On Revolutionary Activism

In our last article before 2018, RISE organiser Deborah Waters shares some thoughts on why “revolutionary” actions like the occupation of Glasgow’s 190 Trongate are important in a country where people are dying on the streets every year. She argues that mainstream criticisms of the radical left’s activism should be thoroughly dismissed…

Last week, RISE were dismissed as “too revolutionary” on a BBC Scotland phone-in. The subject had been homelessness in light of the Sleep in the Park event held in Edinburgh. But our own choice of action – a 24-hour occupation of an empty unit on Glasgow’s Trongate – had apparently been too extreme.

We’ve campaigned across Scotland for well over a year on the issues of housing and homelessness. We can see the increasingly visible effects it has on the most vulnerable people in our communities.  And so we wanted to be visible. We wanted the public to see and connect with what we were doing, and we wanted to connect with those forces who also seek a fairer Scotland for everybody.

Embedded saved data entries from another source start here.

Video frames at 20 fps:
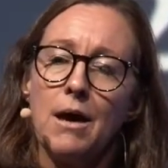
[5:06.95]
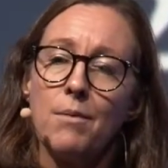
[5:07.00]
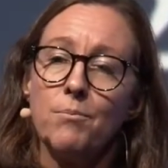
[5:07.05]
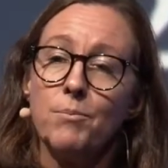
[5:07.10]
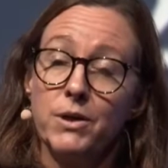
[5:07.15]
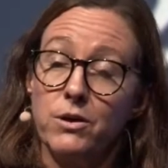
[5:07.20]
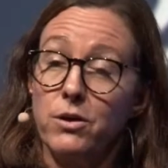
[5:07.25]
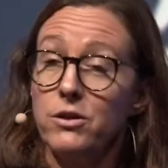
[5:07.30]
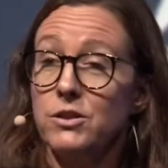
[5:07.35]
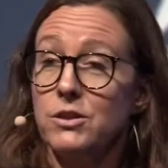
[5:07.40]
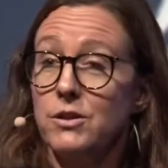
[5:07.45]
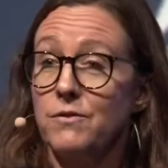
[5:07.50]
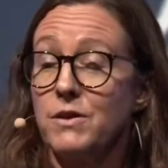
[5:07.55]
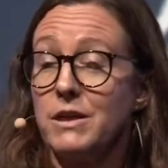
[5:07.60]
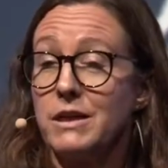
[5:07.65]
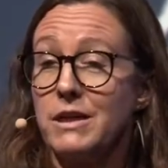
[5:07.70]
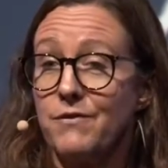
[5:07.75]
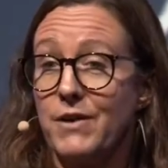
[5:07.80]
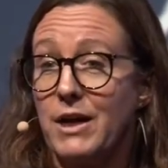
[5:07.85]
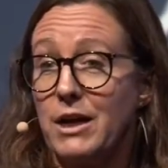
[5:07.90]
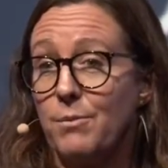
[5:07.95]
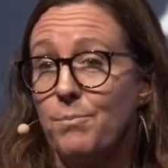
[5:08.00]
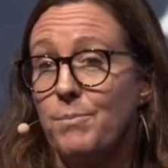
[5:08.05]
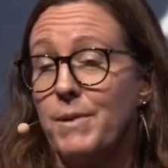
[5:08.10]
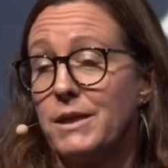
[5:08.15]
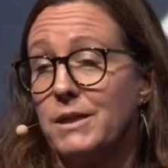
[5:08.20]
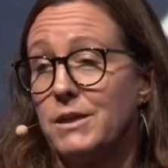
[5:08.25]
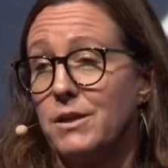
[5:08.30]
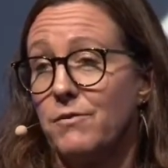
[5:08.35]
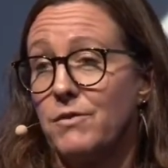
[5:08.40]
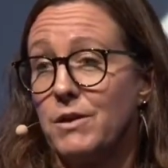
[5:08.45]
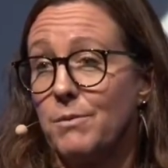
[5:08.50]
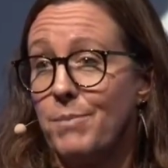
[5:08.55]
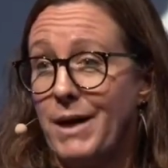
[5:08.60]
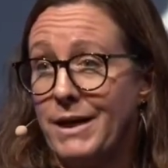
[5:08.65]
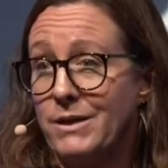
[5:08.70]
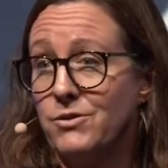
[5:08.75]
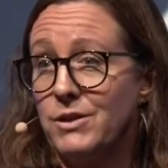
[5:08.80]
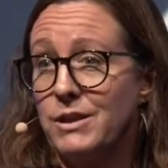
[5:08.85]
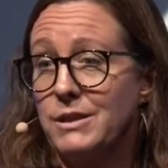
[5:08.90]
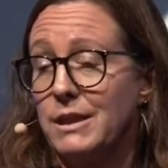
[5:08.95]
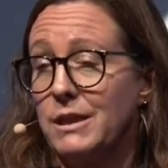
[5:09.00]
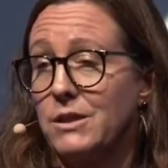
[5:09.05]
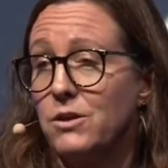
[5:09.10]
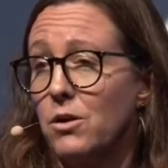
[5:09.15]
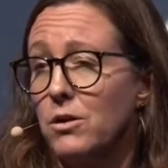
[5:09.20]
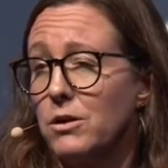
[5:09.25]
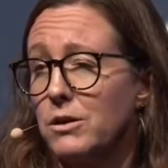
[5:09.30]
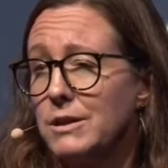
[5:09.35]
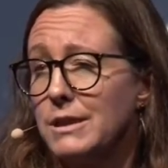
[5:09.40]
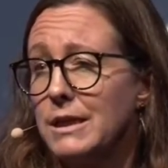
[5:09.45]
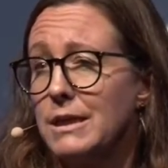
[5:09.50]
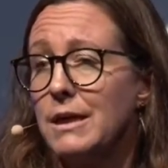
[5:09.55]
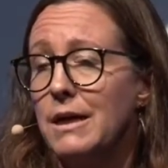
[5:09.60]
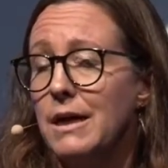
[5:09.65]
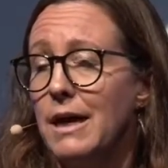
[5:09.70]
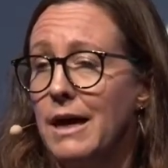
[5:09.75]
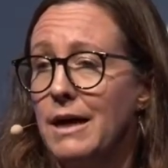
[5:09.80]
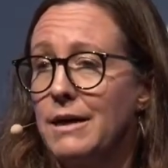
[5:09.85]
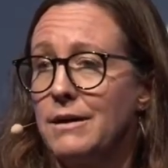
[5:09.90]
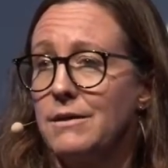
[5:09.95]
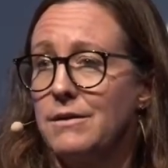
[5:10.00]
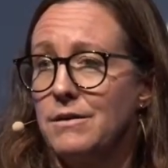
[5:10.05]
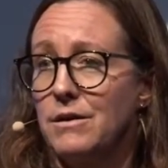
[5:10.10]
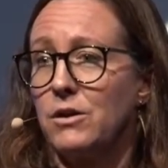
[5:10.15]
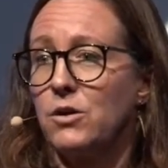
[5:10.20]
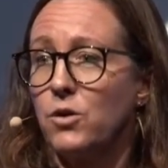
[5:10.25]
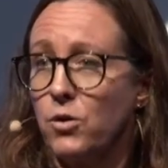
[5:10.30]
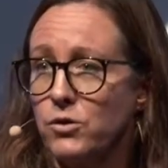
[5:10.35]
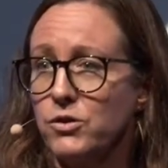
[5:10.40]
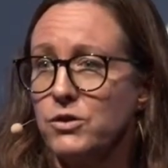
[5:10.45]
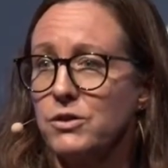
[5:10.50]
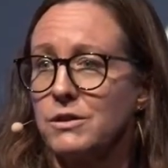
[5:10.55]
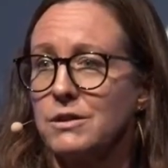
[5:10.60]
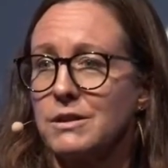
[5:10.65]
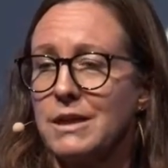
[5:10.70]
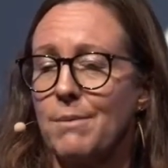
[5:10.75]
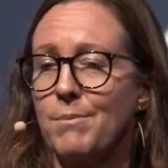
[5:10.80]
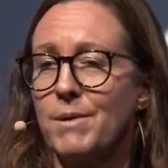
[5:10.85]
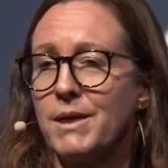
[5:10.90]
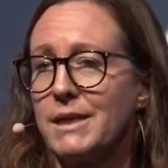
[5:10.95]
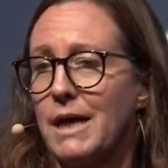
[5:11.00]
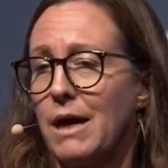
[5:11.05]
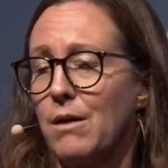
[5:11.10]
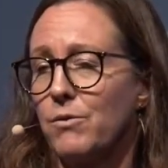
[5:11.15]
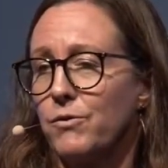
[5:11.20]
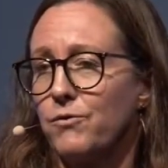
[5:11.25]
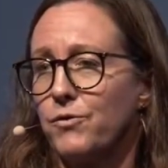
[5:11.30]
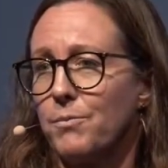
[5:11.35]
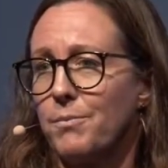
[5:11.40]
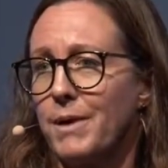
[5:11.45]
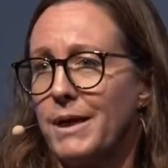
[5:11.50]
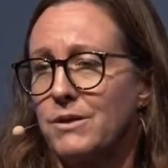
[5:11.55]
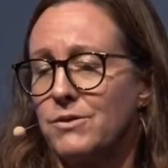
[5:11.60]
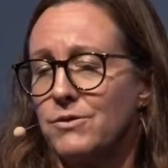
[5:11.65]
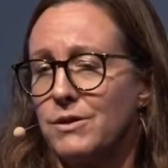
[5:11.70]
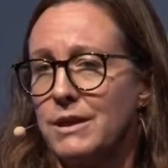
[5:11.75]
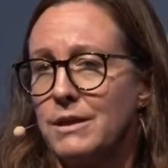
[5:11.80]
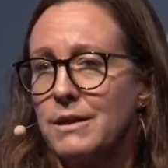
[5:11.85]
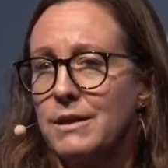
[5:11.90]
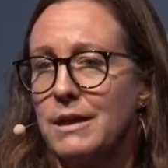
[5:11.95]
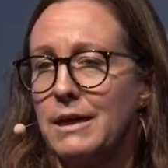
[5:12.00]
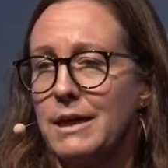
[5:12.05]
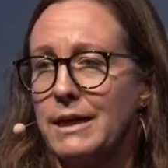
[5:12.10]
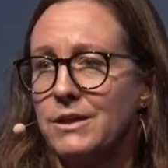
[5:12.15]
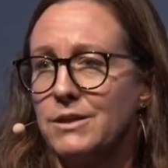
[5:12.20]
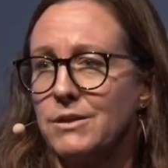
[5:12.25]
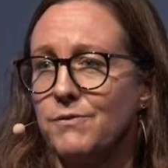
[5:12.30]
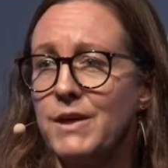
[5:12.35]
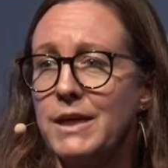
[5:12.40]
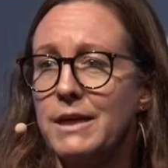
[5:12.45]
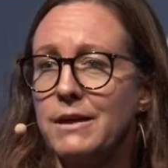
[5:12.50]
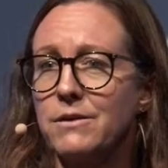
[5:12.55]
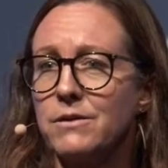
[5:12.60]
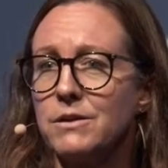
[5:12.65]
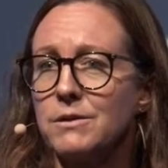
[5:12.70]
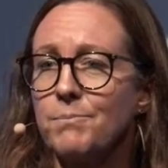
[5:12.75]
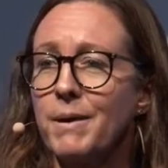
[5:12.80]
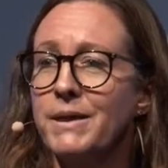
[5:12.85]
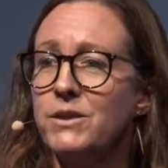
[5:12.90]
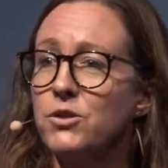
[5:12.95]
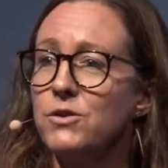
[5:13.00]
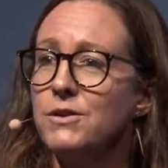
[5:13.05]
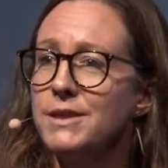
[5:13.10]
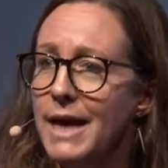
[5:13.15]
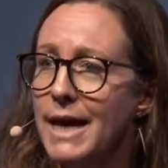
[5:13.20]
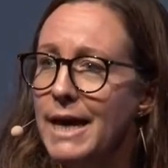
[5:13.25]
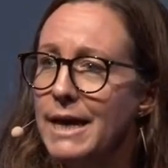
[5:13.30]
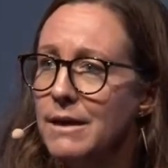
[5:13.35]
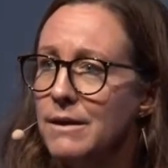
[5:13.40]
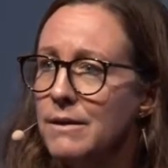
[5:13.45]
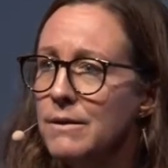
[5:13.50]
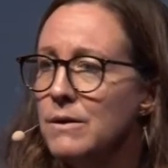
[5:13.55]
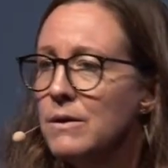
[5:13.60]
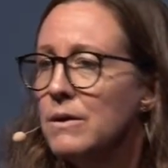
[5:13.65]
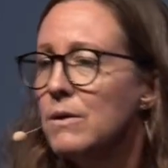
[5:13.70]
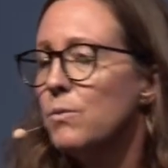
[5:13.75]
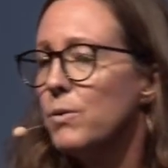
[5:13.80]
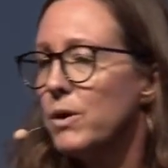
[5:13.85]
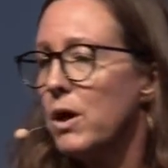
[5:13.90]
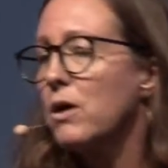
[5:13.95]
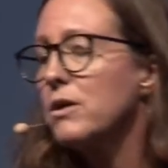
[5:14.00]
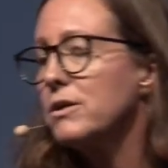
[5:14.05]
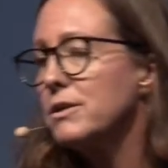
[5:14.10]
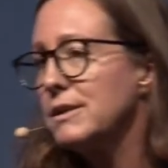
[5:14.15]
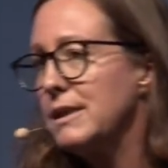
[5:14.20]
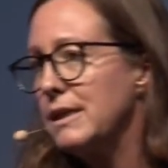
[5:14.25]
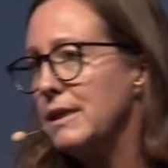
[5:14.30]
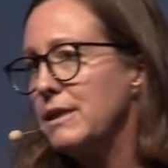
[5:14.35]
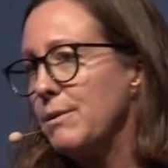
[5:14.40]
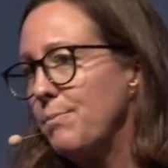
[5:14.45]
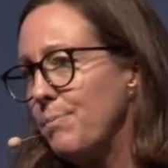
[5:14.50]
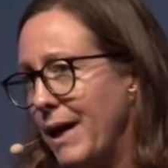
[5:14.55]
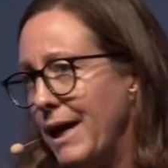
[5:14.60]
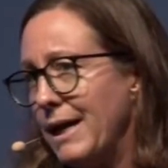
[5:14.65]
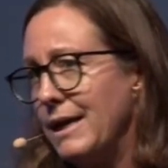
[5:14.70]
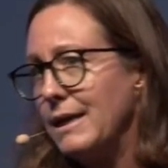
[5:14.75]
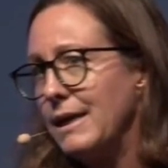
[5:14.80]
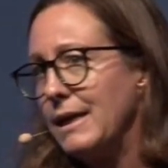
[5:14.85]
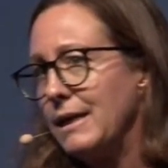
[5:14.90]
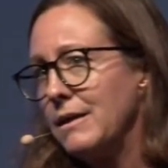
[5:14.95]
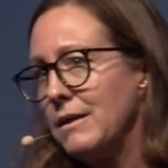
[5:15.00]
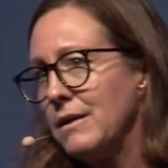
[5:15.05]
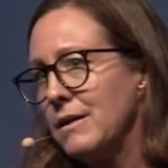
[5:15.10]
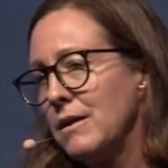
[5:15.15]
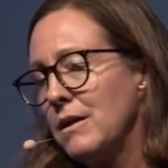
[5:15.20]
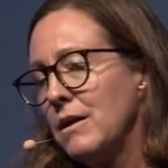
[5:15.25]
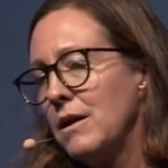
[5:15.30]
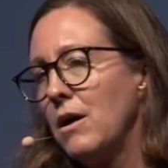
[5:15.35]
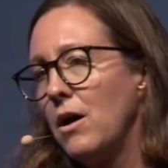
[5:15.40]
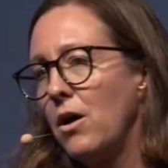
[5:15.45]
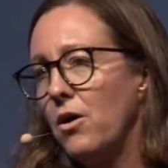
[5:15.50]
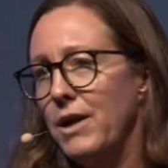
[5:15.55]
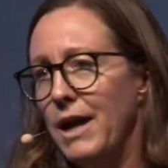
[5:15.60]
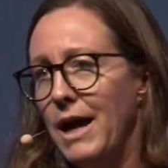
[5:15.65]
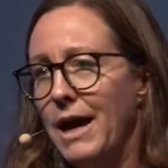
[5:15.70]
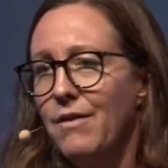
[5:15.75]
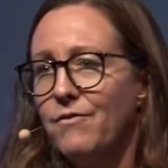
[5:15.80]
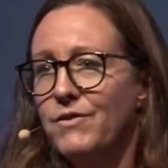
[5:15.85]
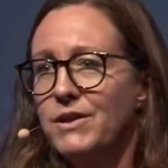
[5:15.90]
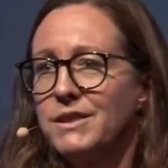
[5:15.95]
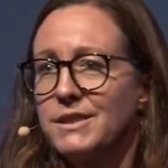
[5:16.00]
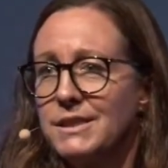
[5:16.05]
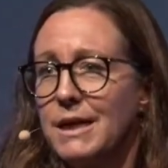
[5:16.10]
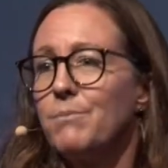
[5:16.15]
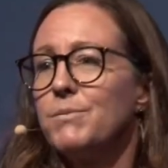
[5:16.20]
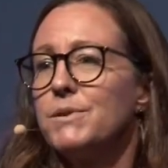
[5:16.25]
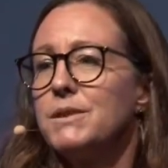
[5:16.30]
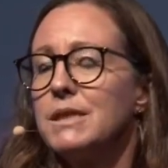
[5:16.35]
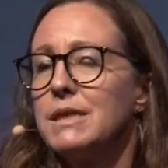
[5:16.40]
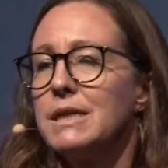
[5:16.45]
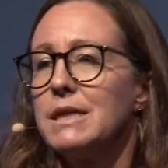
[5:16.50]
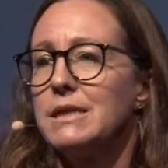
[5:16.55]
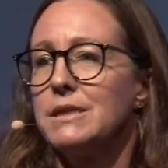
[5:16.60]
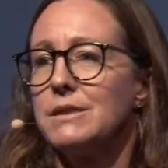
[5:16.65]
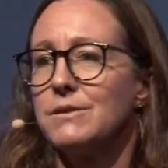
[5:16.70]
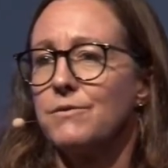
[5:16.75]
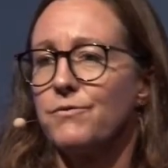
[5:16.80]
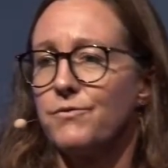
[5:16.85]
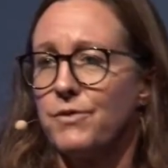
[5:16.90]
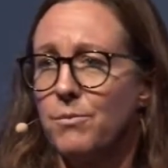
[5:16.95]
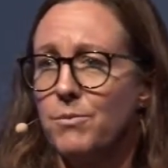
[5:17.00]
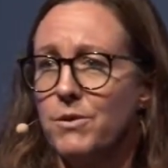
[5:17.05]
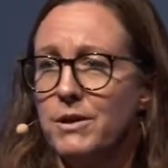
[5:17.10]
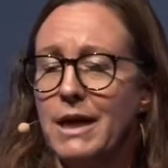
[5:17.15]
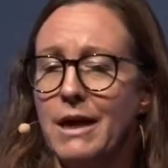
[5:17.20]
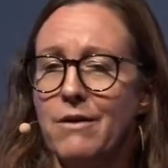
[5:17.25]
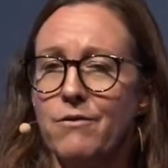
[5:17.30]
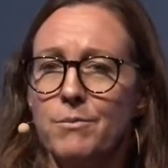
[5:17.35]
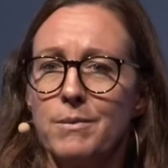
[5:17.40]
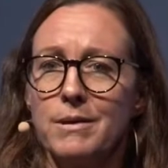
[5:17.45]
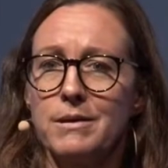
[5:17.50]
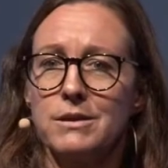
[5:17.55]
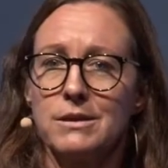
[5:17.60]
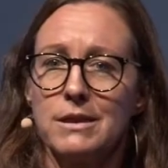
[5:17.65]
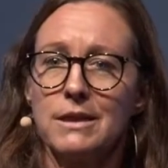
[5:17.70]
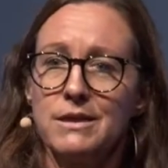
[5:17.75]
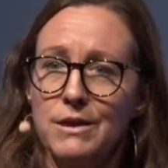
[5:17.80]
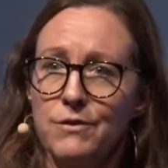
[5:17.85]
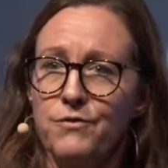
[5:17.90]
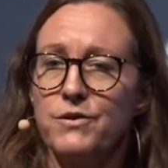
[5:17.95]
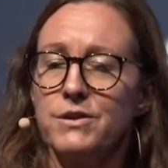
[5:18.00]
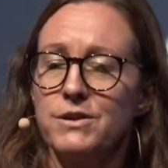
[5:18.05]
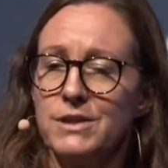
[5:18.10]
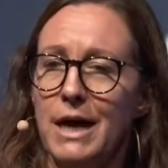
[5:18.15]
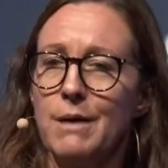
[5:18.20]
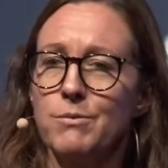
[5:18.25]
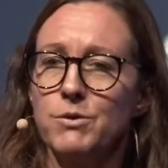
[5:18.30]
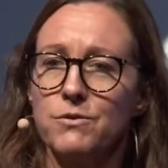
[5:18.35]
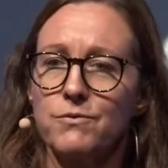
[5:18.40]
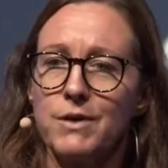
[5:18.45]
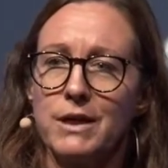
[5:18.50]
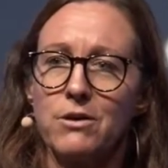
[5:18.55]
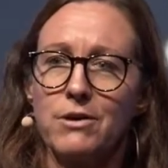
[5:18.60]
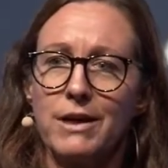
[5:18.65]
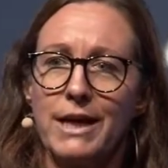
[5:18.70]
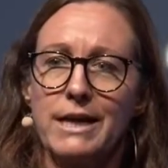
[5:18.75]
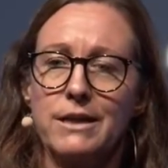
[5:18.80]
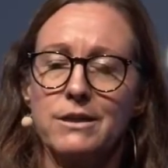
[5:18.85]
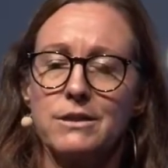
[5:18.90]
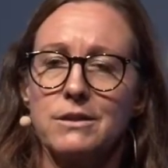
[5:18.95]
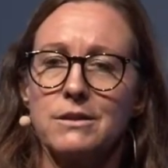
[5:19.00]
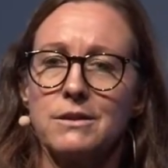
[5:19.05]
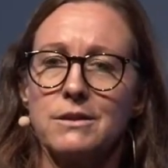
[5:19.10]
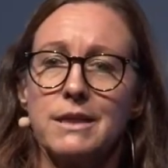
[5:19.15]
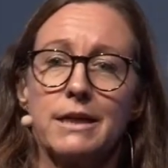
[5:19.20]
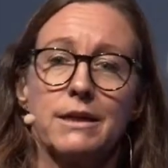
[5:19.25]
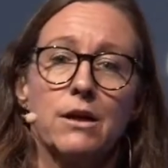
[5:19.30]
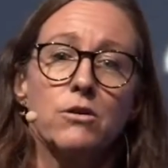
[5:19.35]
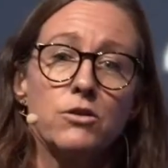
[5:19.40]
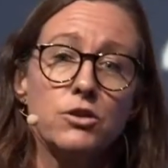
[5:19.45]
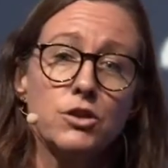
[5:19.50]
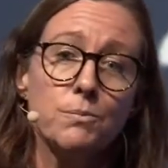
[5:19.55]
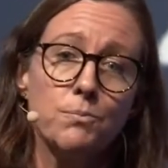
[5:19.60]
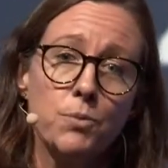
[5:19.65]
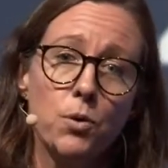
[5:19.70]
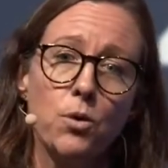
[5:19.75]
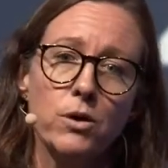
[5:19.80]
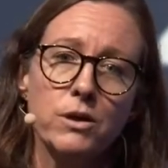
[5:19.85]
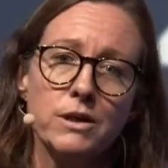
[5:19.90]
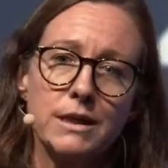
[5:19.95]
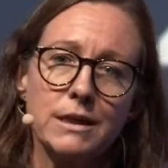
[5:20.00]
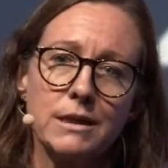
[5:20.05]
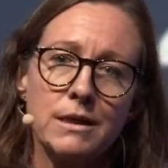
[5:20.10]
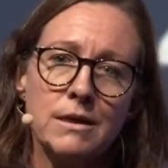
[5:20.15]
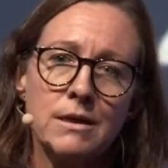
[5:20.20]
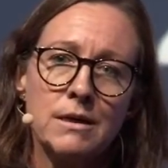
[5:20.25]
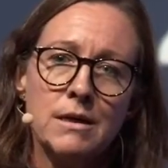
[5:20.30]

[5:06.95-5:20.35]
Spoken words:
because of the development of the battery technology and the costs coming down for battery electric vehicles. But today, we are still depending on having subsidies from the governments and different types of regulations that are supporting.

In the early days of the campaign, talks were held. We met with the newly elected Glasgow City Council and sought advice from groups with years of experience in the field. Then, about a year ago, we started a weekly drop in service for the homeless and vulnerably housed in Glasgow.

Our protests over deaths in the streets and underfunded, overstretched services have received the anticipated response. People are rightfully angry because a fundamental tenet is being overlooked in our society: housing is a human right.

That doesn’t mean damp ridden, overpriced and fragile housing, but safe, warm and secure homes for young people, families, the elderly – all of us. We regularly quote the statistics on this because they starkly lay out what a disaster Thatcherism and the subsequent financial collapse was for ordinary people.

The housing crisis in Scotland is laid bare: in the last 17 years, rents have increased by 30%. Wages have increased by 2.4%. Over 748,000 Households are in fuel poverty. Officially, 10,873 households are in temporary accommodation (3,250 of these contain dependent children or expectant mothers). 6,041 children live in temporary accommodation. 70,000 households are overcrowded.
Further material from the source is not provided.